● **What is needed**
Nothing but the images is to be left out of your exact copy of the entries.

******************************

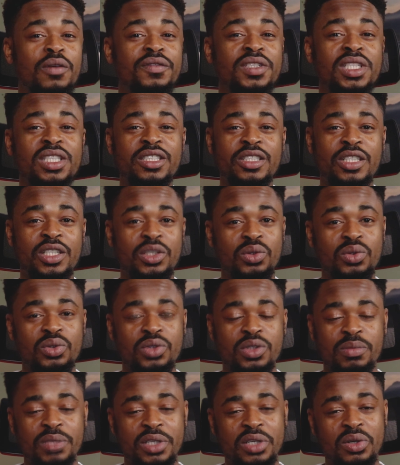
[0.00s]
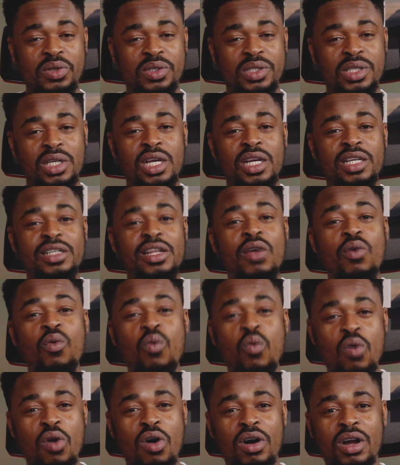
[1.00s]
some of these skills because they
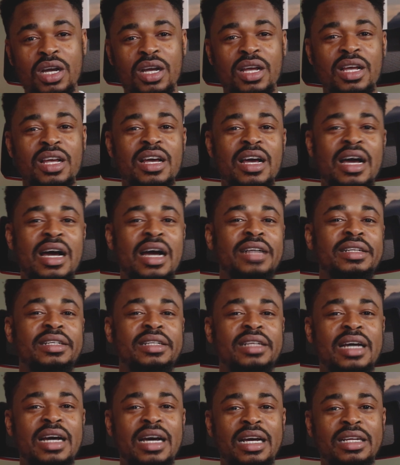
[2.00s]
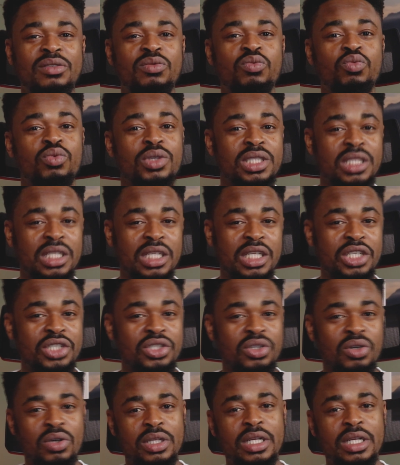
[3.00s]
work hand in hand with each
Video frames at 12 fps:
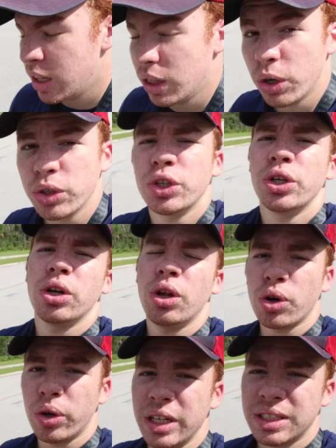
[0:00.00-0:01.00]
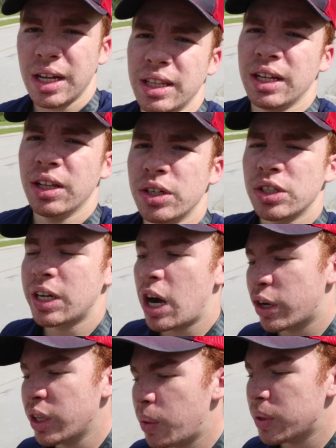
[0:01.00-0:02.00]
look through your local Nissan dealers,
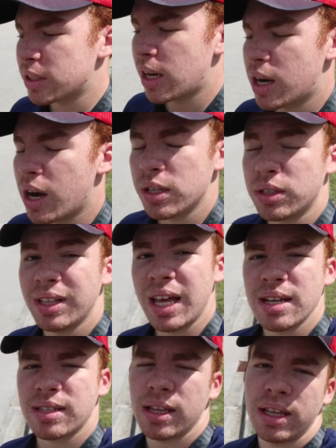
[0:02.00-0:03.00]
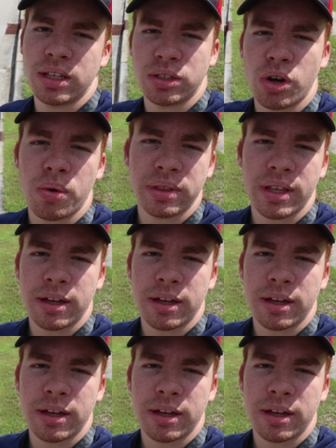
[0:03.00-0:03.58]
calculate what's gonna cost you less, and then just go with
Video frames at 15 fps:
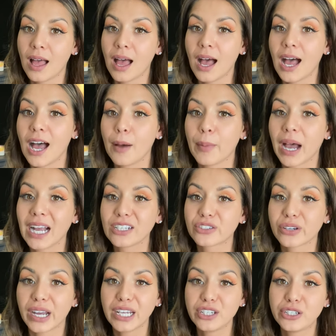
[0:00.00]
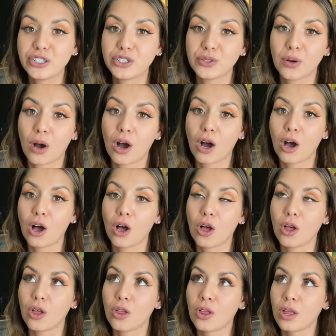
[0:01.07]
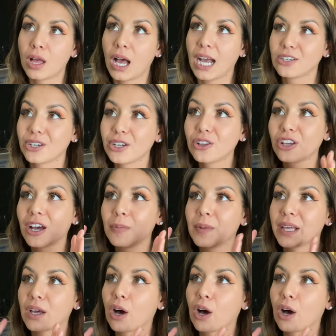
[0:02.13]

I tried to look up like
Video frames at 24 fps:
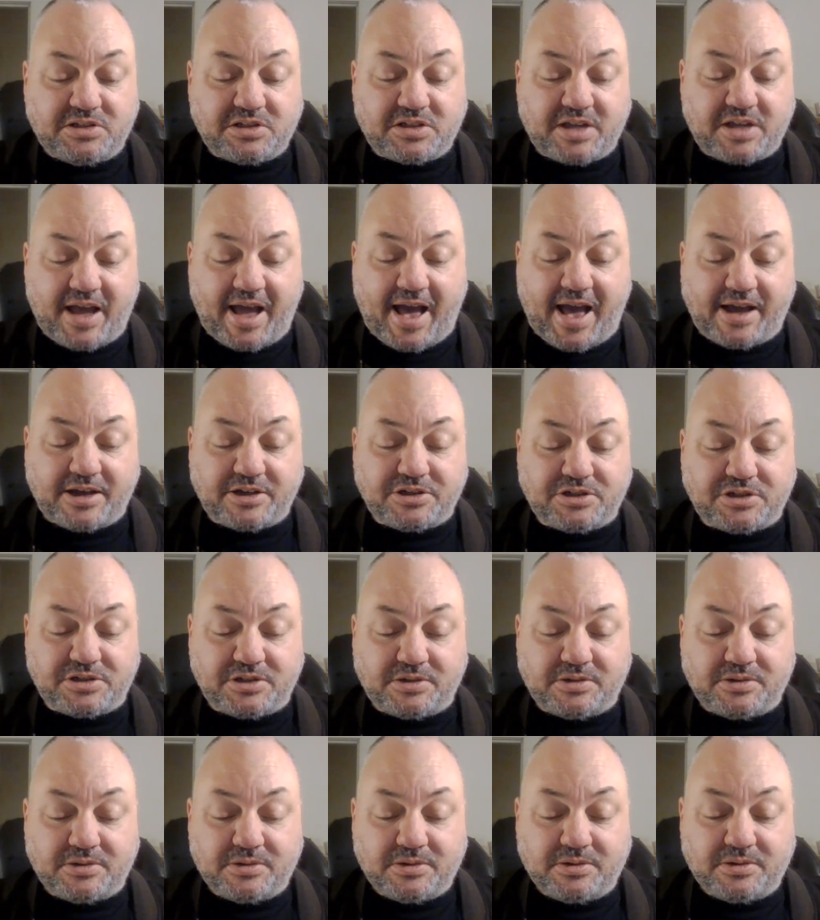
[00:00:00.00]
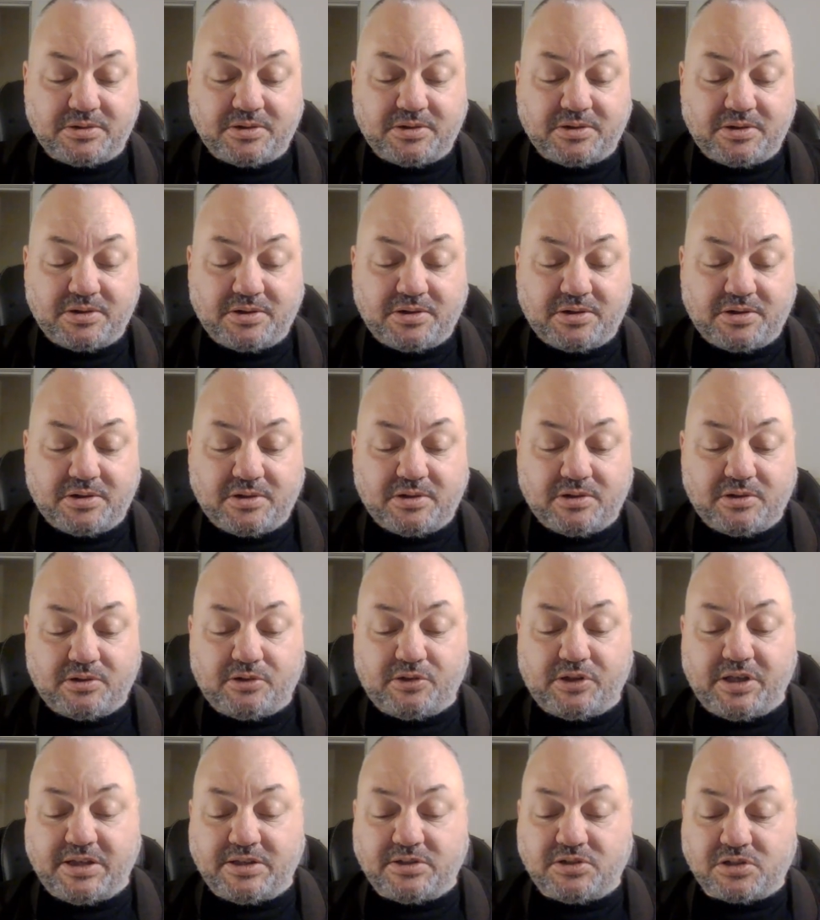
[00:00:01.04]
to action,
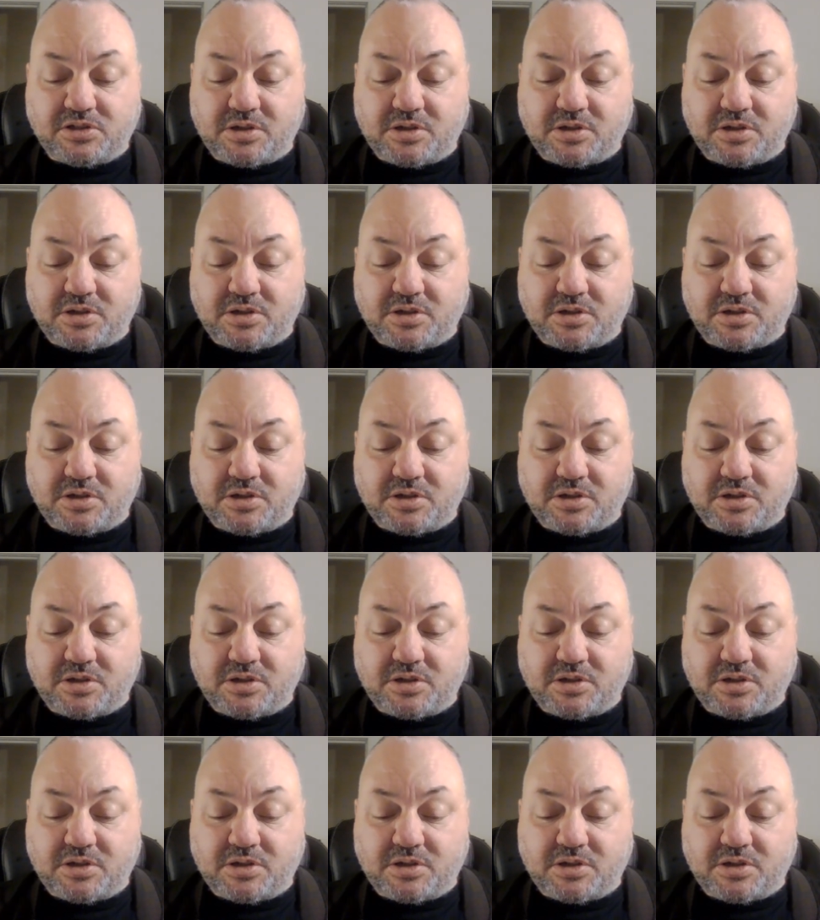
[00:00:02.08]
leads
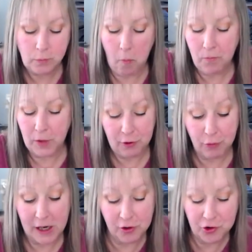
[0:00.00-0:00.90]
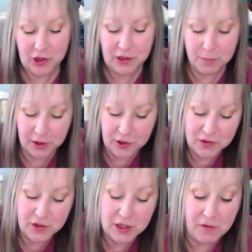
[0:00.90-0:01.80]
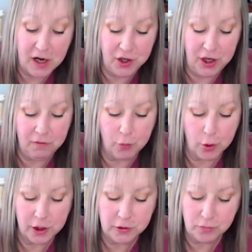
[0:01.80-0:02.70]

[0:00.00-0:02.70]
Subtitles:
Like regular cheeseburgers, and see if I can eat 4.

******************************

● **Completed task**
[0.00s]
[1.00s]
some of these skills because they
[2.00s]
[3.00s]
work hand in hand with each
Video frames at 12 fps:
[0:00.00-0:01.00]
[0:01.00-0:02.00]
look through your local Nissan dealers,
[0:02.00-0:03.00]
[0:03.00-0:03.58]
calculate what's gonna cost you less, and then just go with
Video frames at 15 fps:
[0:00.00]
[0:01.07]
[0:02.13]

I tried to look up like
Video frames at 24 fps:
[00:00:00.00]
[00:00:01.04]
to action,
[00:00:02.08]
leads
[0:00.00-0:00.90]
[0:00.90-0:01.80]
[0:01.80-0:02.70]

[0:00.00-0:02.70]
Subtitles:
Like regular cheeseburgers, and see if I can eat 4.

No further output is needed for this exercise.